Set the images aside and retype the whole listing exactly.
****************************************
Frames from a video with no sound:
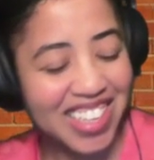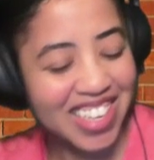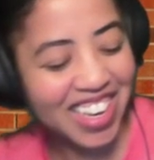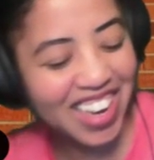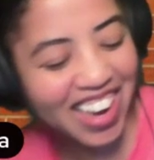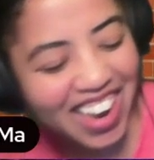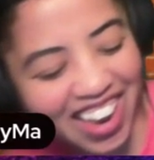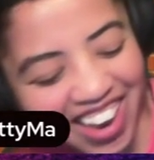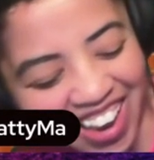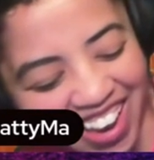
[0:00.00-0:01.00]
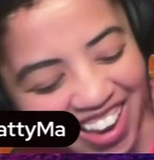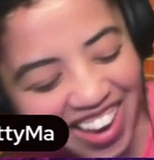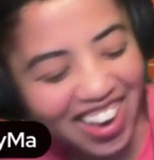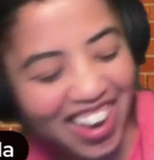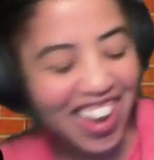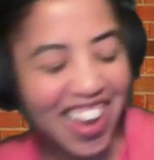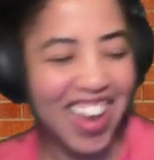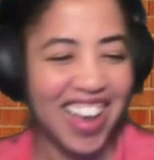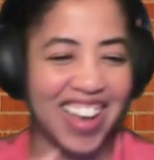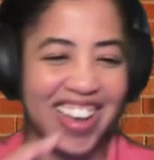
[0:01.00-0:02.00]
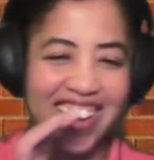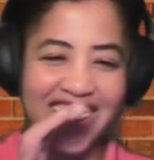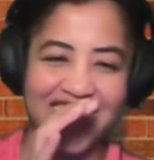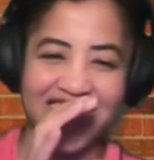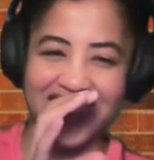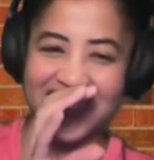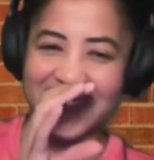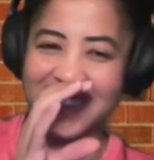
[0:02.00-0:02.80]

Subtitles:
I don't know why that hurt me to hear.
****************************************
OUTPUT:
Frames from a video with no sound:
[0:00.00-0:01.00]
[0:01.00-0:02.00]
[0:02.00-0:02.80]

Subtitles:
I don't know why that hurt me to hear.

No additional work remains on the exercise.